When you take VC funding, one of the core expectations is exponential growth. A lot of times, those expected growth patterns actually makes sense for well-run VC funded startups. The VC thesis is that most of these startups has already achieved product market fit, with either their own funds or through angel funding…and they now need the millions of VC dollars to pour fuel on the proverbial fire to really ignite their existing growth rate. Typically, this money is spent on marketing, sales, and scaling an already working product. It’s actually a great recipe for success when startups are ready for it and designed for it.
The unfortunate part occurs when the growth is forced, and VC money is deployed before the startup is totally ready for it. When you have VC investors waiting for your growth chart to go up and to the right, startups typically do everything in their power to make that happen. It’s often a seemingly honorable thing to see…founders looking scrappy, clamoring any way possible for every additional user, sale, or sign up. When you have the pressure of millions of dollars of investment money, you tend to hustle your way to growth one way or another. The problem though is this growth rate is often contrived, artificially induced, and not sustainable.
On the flip side, one of the things I find most beautiful about bootstrapped startups is their innate necessity to grow organically and not artificially. Since self funded startups rarely have the problem of excess money, by nature of their cash constraints, they really can’t spend much on artificial growth. To keep the business running, the lights on, and food on the table…bootstrap entrepreneurs need to quickly figure out how to create something customers will pay for, and reach profitability. Most people call this stage “finding product market fit”.
Bootstrappers viscerally know the importance of product market fit. When you have a great product people want and need…you get paid; when your product sucks…you go bankrupt. Bootstrappers understand that by finding product market fit…the product actually begins to sell itself. As a result, there will be newfound market demand for the product, and the startup can justify building up a sales team to meet that demand. In fact, the new revenues will finance the expansion of the sales team…not from a magical money tree. Even marketing benefits because customers and outsiders will talk and write about the product, hence organic marketing occurs and reduces the need for costly paid marketing campaigns. Often, it’s constraints that brings clarity to situations…and with financial constraints, bootstrappers are adept at knowing where to deploy their limited capital for maximal result, and the answer is usually to focus on the product over everything.

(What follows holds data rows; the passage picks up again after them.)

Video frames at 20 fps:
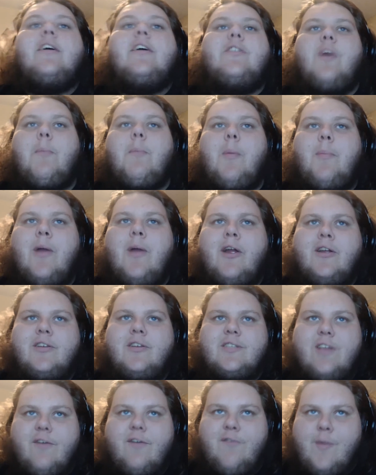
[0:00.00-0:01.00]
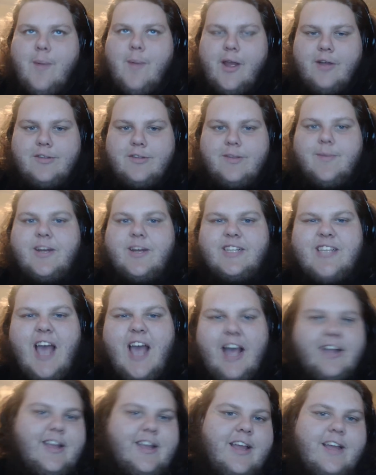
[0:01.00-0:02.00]
Now prepare yourself for my ultimate
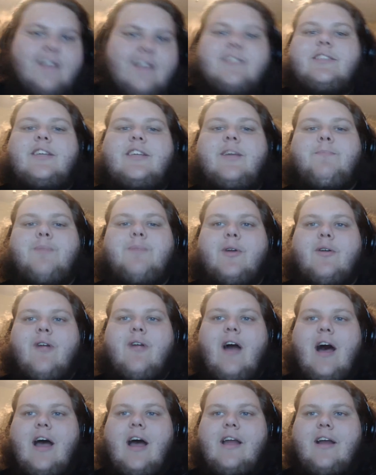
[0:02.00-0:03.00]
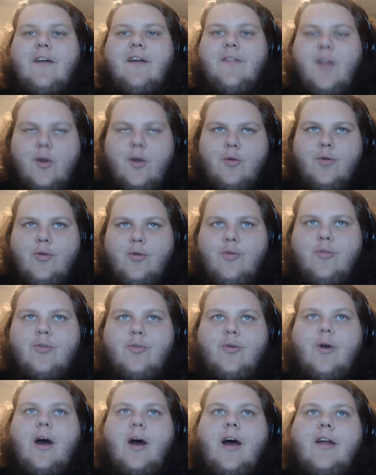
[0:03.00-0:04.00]
attack. Keep your eye on the,
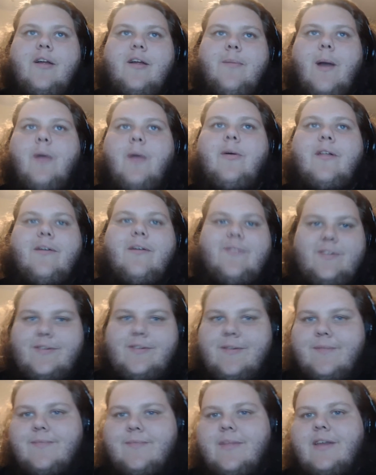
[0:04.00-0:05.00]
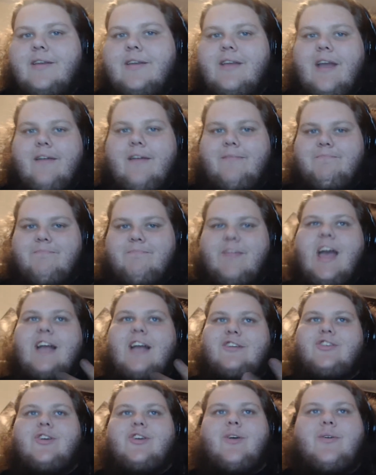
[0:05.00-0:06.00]
a higher power level. Yeah,
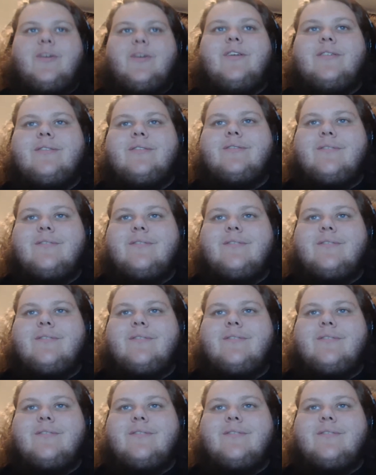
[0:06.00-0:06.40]
that joke.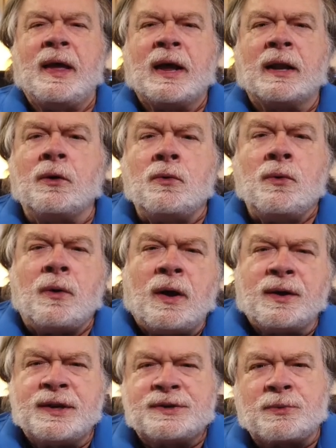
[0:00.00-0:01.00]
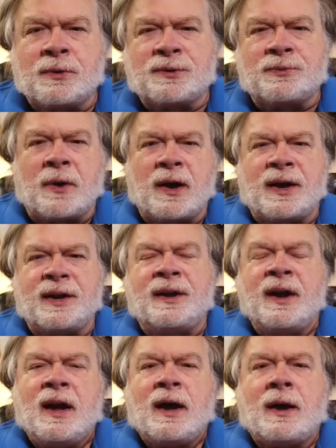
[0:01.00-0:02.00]
Hello, Augies Worldwide.
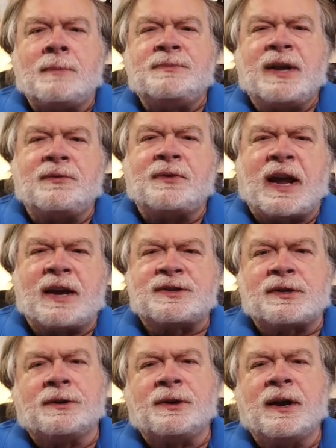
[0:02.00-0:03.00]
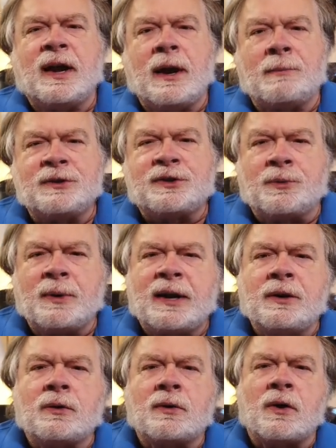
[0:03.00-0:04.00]
I'm Dave Casler, amateur
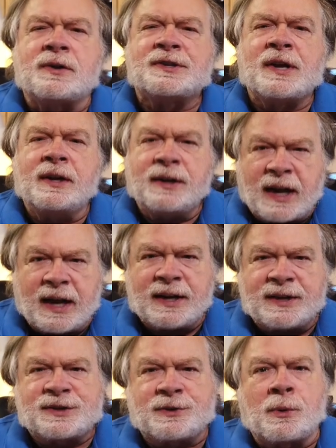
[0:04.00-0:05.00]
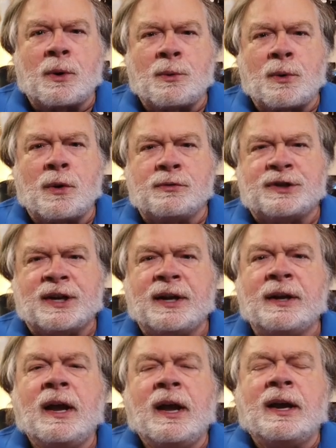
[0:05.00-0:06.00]
radio call sign
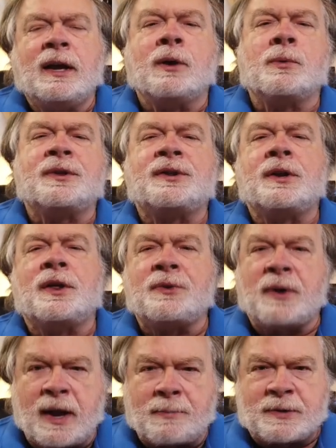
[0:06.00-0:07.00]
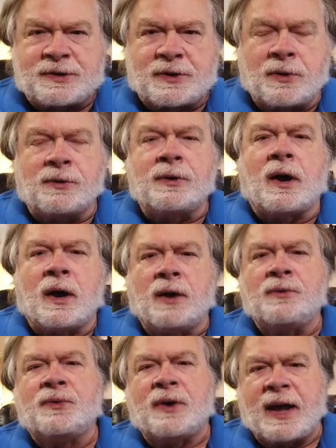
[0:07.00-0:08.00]
KE0OG, here with another episode
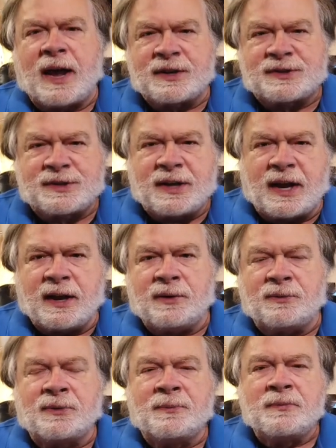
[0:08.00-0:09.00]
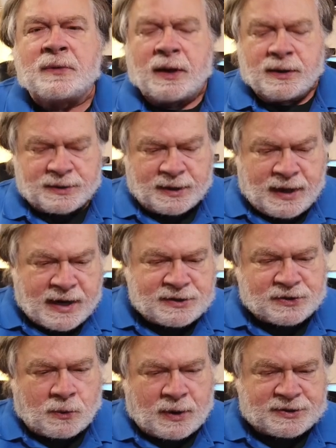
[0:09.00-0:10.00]
of Ask Dave.
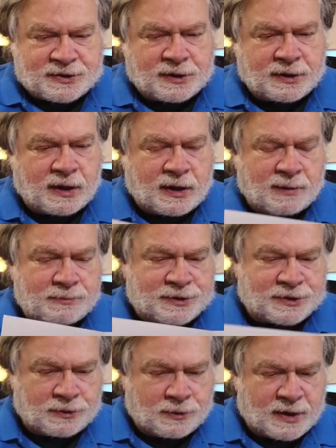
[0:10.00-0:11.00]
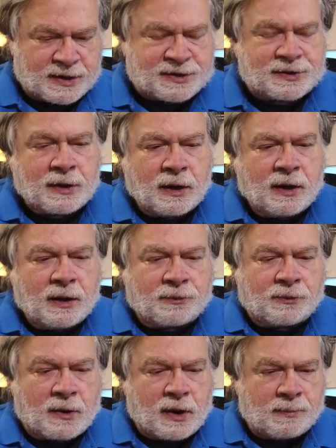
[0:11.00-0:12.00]
Today's question comes to us
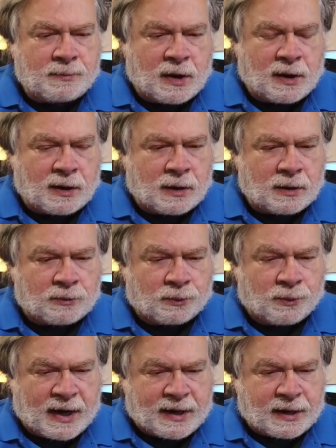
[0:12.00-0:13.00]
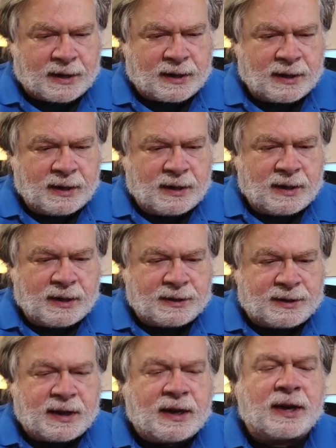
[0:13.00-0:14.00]
from uh, Rick
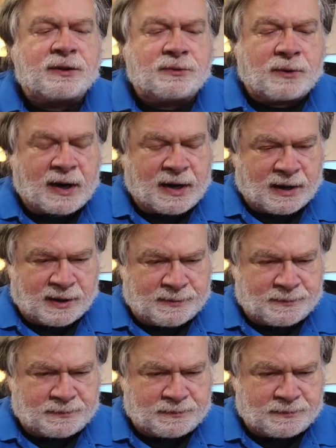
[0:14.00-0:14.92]
D'Andrea,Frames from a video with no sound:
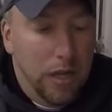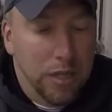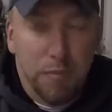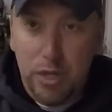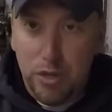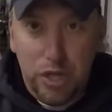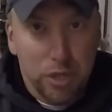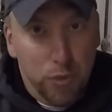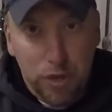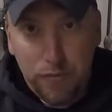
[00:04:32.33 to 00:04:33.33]
especially
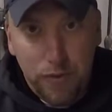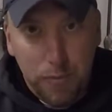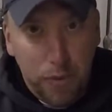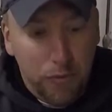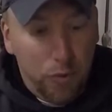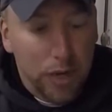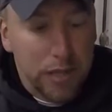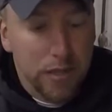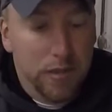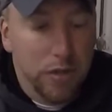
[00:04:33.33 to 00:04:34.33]
just with the flip of a
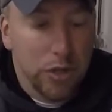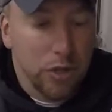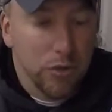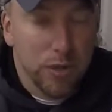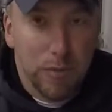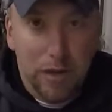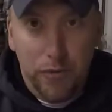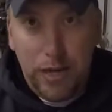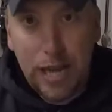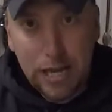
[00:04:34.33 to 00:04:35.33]
wrist. You can do some
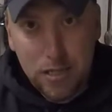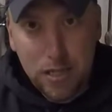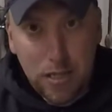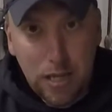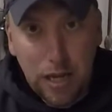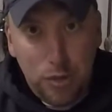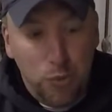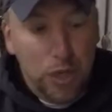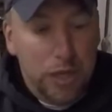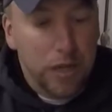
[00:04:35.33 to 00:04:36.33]
different casting styles
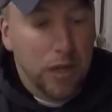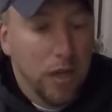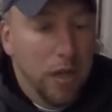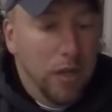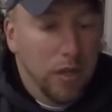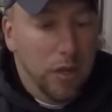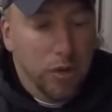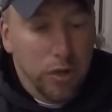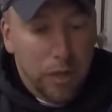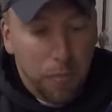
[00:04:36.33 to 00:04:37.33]
with it. You know,
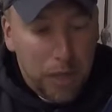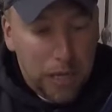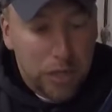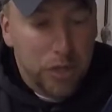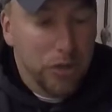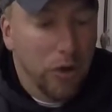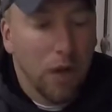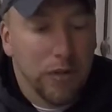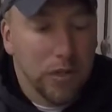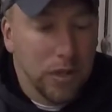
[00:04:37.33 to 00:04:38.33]
you can pitch,
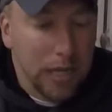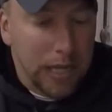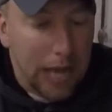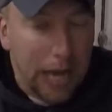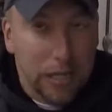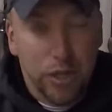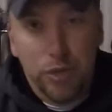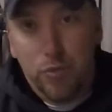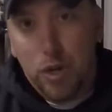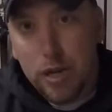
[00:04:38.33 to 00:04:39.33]
obviously you can cast, you
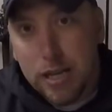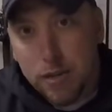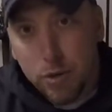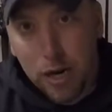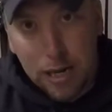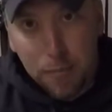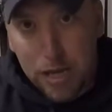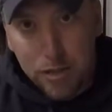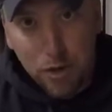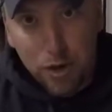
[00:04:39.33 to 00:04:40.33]
can run
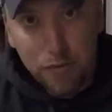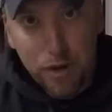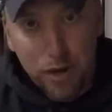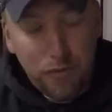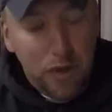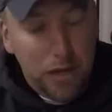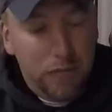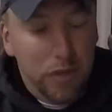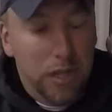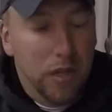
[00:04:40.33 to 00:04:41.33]
crankbaits on it very
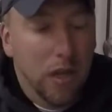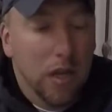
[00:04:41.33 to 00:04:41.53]
effectively.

In my opinion, the definition of a “product driven company” is a company that always prioritizes achieving product market fit above all else, even at the cost of short term growth cycles. The danger for venture backed startups is to skip this critical step of finding product market fit, and prematurely going to market with guns blazing. It’s hard to exhibit this initial patience and product diligence under the pressure of VC growth expectations. How dumb would a founder look when they have millions in the bank and their growth curve looks flat like a pancake?
I’m willing to bet if someone did a study of 100 startups, and researched which ones were the most product driven…it would be bootstrapped startups, or startups who held out for a long time before taking outside investments…long enough to have product focus as part of their DNA. Startups who take VC money early tend to never find that product sweet spot, and are often swayed by short term gain motivations.
Having a background as a product manager, product designer, and bootstrapper, I’m of course drawn to product driven companies that value the organic growth pattern as described above. Don’t get me wrong…I geek out on sales and marketing too, and have high respect for the importance of both. But I think the sequence of prioritization of sales and marketing, and the sequence of when they scale, is extremely nuanced and important. In my opinion, a startup needs to invest blood, sweat, tears, and time attaining product market fit first, before pouring any substantial money into sales and marketing. The latter needs to serve the former and act as a catalyst to a growth and revenue pattern that has already begun organically.